* Goal of the exercise: Restate, word for word, each record that follows.

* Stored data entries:
Start of Block
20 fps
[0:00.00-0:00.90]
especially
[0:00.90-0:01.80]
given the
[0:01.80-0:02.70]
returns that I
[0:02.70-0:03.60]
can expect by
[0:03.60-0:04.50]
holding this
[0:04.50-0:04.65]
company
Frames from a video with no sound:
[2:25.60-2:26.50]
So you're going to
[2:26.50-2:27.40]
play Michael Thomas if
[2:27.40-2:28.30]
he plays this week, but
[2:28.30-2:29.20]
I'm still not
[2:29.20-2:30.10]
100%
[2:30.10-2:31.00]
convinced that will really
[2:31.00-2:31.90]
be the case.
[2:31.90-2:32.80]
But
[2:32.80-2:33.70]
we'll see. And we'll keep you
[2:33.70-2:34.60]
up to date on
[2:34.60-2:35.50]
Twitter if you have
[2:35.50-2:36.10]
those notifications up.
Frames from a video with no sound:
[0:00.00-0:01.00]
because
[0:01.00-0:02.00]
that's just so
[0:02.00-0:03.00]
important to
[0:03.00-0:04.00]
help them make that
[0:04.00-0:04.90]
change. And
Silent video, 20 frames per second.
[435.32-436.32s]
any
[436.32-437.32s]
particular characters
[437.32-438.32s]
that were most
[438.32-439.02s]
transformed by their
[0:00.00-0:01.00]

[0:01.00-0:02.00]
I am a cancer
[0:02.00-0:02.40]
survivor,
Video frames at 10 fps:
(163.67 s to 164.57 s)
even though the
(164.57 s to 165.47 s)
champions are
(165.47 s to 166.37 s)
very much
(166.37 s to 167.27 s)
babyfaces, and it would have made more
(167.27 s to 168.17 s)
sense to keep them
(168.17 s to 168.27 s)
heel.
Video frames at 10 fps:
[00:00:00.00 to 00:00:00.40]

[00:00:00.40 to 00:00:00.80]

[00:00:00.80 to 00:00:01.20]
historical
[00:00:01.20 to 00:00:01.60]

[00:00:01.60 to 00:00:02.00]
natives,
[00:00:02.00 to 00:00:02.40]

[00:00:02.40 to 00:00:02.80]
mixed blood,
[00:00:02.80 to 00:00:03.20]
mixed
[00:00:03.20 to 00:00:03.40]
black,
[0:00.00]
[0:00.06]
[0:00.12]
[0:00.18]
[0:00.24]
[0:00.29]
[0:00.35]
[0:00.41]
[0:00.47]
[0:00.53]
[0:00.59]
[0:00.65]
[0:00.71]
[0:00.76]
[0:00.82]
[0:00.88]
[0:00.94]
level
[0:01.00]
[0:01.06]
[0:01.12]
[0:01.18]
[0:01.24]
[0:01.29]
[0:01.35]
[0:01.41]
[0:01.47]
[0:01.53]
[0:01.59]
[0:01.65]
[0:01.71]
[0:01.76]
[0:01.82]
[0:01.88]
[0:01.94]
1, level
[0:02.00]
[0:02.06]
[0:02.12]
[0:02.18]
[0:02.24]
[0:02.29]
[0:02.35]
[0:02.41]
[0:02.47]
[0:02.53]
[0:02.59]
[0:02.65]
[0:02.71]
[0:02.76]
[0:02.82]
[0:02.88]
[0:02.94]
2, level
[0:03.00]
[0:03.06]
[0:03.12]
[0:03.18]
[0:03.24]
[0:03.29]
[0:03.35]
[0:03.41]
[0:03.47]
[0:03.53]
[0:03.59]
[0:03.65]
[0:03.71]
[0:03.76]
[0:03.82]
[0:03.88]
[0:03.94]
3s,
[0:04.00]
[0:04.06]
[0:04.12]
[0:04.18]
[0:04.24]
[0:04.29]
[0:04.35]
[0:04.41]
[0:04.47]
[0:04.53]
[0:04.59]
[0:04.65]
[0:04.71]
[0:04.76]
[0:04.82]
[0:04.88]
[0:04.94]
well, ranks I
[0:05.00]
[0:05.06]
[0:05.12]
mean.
End of Block
* Expected answer:
20 fps
[0:00.00-0:00.90]
especially
[0:00.90-0:01.80]
given the
[0:01.80-0:02.70]
returns that I
[0:02.70-0:03.60]
can expect by
[0:03.60-0:04.50]
holding this
[0:04.50-0:04.65]
company
Frames from a video with no sound:
[2:25.60-2:26.50]
So you're going to
[2:26.50-2:27.40]
play Michael Thomas if
[2:27.40-2:28.30]
he plays this week, but
[2:28.30-2:29.20]
I'm still not
[2:29.20-2:30.10]
100%
[2:30.10-2:31.00]
convinced that will really
[2:31.00-2:31.90]
be the case.
[2:31.90-2:32.80]
But
[2:32.80-2:33.70]
we'll see. And we'll keep you
[2:33.70-2:34.60]
up to date on
[2:34.60-2:35.50]
Twitter if you have
[2:35.50-2:36.10]
those notifications up.
Frames from a video with no sound:
[0:00.00-0:01.00]
because
[0:01.00-0:02.00]
that's just so
[0:02.00-0:03.00]
important to
[0:03.00-0:04.00]
help them make that
[0:04.00-0:04.90]
change. And
Silent video, 20 frames per second.
[435.32-436.32s]
any
[436.32-437.32s]
particular characters
[437.32-438.32s]
that were most
[438.32-439.02s]
transformed by their
[0:00.00-0:01.00]

[0:01.00-0:02.00]
I am a cancer
[0:02.00-0:02.40]
survivor,
Video frames at 10 fps:
(163.67 s to 164.57 s)
even though the
(164.57 s to 165.47 s)
champions are
(165.47 s to 166.37 s)
very much
(166.37 s to 167.27 s)
babyfaces, and it would have made more
(167.27 s to 168.17 s)
sense to keep them
(168.17 s to 168.27 s)
heel.
Video frames at 10 fps:
[00:00:00.00 to 00:00:00.40]

[00:00:00.40 to 00:00:00.80]

[00:00:00.80 to 00:00:01.20]
historical
[00:00:01.20 to 00:00:01.60]

[00:00:01.60 to 00:00:02.00]
natives,
[00:00:02.00 to 00:00:02.40]

[00:00:02.40 to 00:00:02.80]
mixed blood,
[00:00:02.80 to 00:00:03.20]
mixed
[00:00:03.20 to 00:00:03.40]
black,
[0:00.00]
[0:00.06]
[0:00.12]
[0:00.18]
[0:00.24]
[0:00.29]
[0:00.35]
[0:00.41]
[0:00.47]
[0:00.53]
[0:00.59]
[0:00.65]
[0:00.71]
[0:00.76]
[0:00.82]
[0:00.88]
[0:00.94]
level
[0:01.00]
[0:01.06]
[0:01.12]
[0:01.18]
[0:01.24]
[0:01.29]
[0:01.35]
[0:01.41]
[0:01.47]
[0:01.53]
[0:01.59]
[0:01.65]
[0:01.71]
[0:01.76]
[0:01.82]
[0:01.88]
[0:01.94]
1, level
[0:02.00]
[0:02.06]
[0:02.12]
[0:02.18]
[0:02.24]
[0:02.29]
[0:02.35]
[0:02.41]
[0:02.47]
[0:02.53]
[0:02.59]
[0:02.65]
[0:02.71]
[0:02.76]
[0:02.82]
[0:02.88]
[0:02.94]
2, level
[0:03.00]
[0:03.06]
[0:03.12]
[0:03.18]
[0:03.24]
[0:03.29]
[0:03.35]
[0:03.41]
[0:03.47]
[0:03.53]
[0:03.59]
[0:03.65]
[0:03.71]
[0:03.76]
[0:03.82]
[0:03.88]
[0:03.94]
3s,
[0:04.00]
[0:04.06]
[0:04.12]
[0:04.18]
[0:04.24]
[0:04.29]
[0:04.35]
[0:04.41]
[0:04.47]
[0:04.53]
[0:04.59]
[0:04.65]
[0:04.71]
[0:04.76]
[0:04.82]
[0:04.88]
[0:04.94]
well, ranks I
[0:05.00]
[0:05.06]
[0:05.12]
mean.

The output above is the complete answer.